Bree Tanner: Mrs. Meyer Tells All

The full interview is available at The Twilight Saga (which involves a fairly involved registration process!) and excerpts from the interview have been published at USA Today. On the eve of the book being on sale in book stores and posted online at the author’s site, Mrs. Meyer expands on what she has told her readers previously about the novella’s origins and the influence of the Twilight movies on its composition.

I was most intrigued by this question and comment:

We know Bree dies before we begin the story. How did it feel to explore the Twilight universe from a darker angle?

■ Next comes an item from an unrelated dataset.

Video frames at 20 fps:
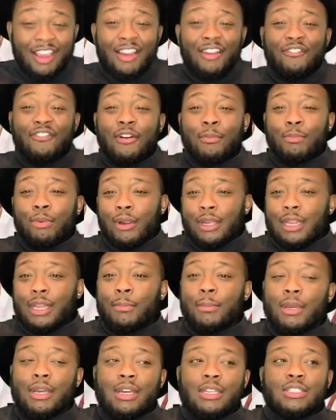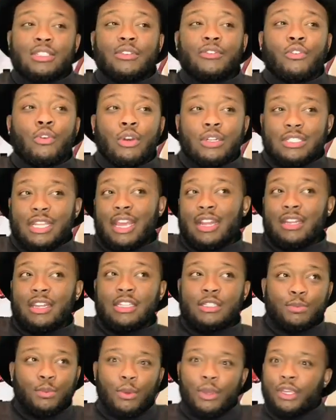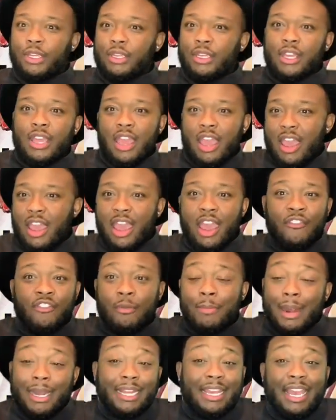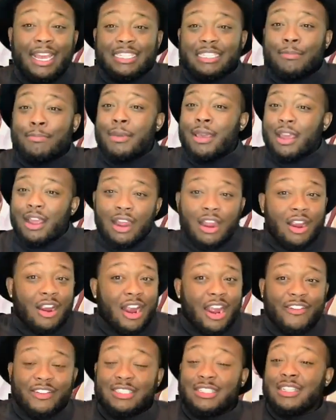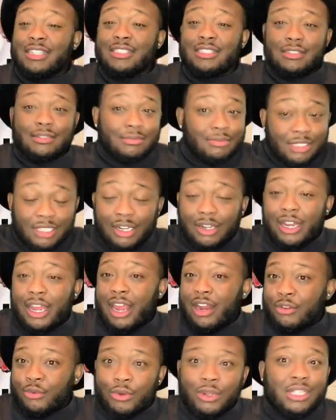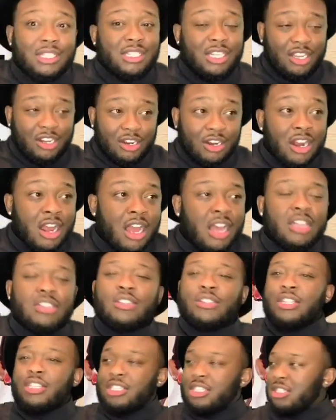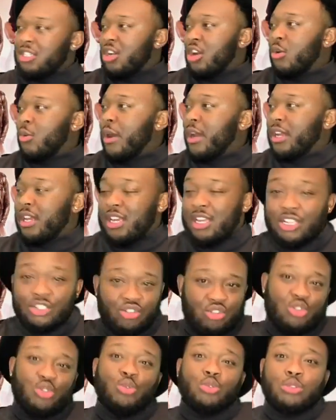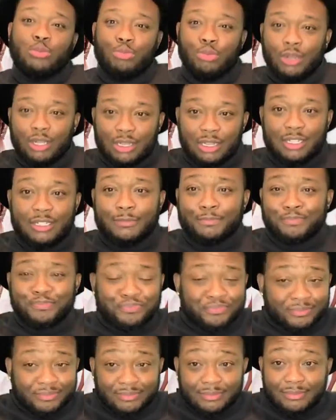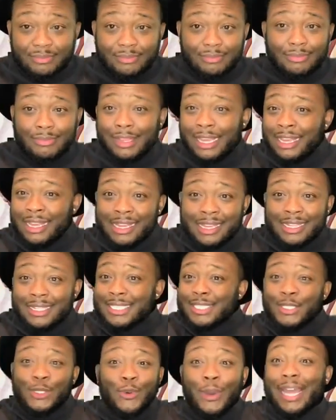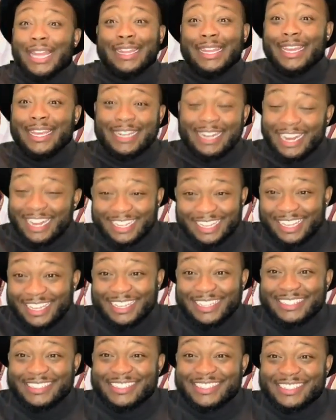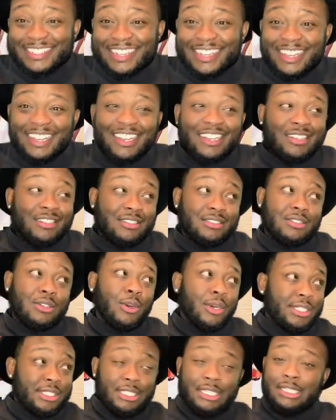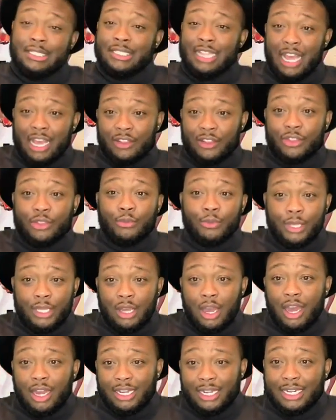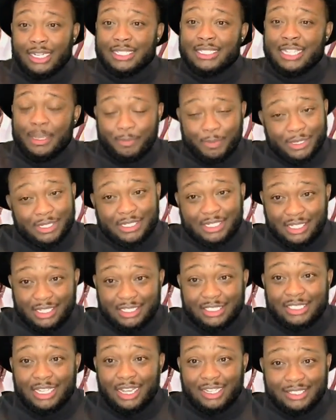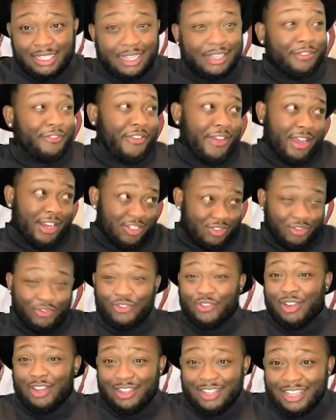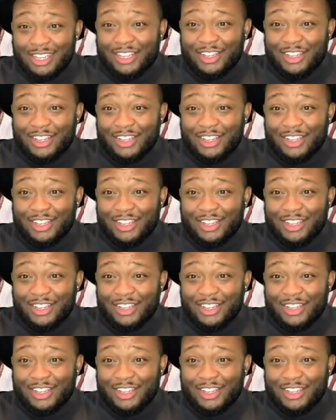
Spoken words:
for Brooklyn because, of course, at this point, everybody hasn't met her, hasn't, they haven't really seen her. So this is her way to introduce Brooklyn to Atlanta, I guess. Of course, in the South, we call that a sippancy. Shouts out to Phaedra for,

At first I thought it would be fun. I was focused more on the plot than on the character—very rare for me—and I was looking forward to spending time with some real vampire-y vampires. I had a lot of scenes of destruction in my head that I wanted to get down on paper. But as I started looking at those scenes through Bree’s eyes, the character started to become more important than the fun destruction. The more I fell in love with Bree and her friends, the more heartbreaking it felt to go forward. It ended up feeling dark in an entirely different way than I expected.

I’m looking forward to our Bree Tanner discussion here next week, in which I hope we can unwrap the dark side of Mrs. Meyer’s allegorical vampires, as well as the themes and meanings of the larger series I am confident we will see augmented and tweaked in this supplementary text.

I do ask that readers here not post any spoilers from the book — am Eclipse novella to be released of which we all know the ending? — until Sunday night when I put up an open thread and my first thoughts for your comments and correction. Please do volunteer your thoughts today about The Twilight Saga interview and why you think Mrs. Meyer chose to write about her “vampre-y vampires” rather than her more like-able lot, the Celestial Family.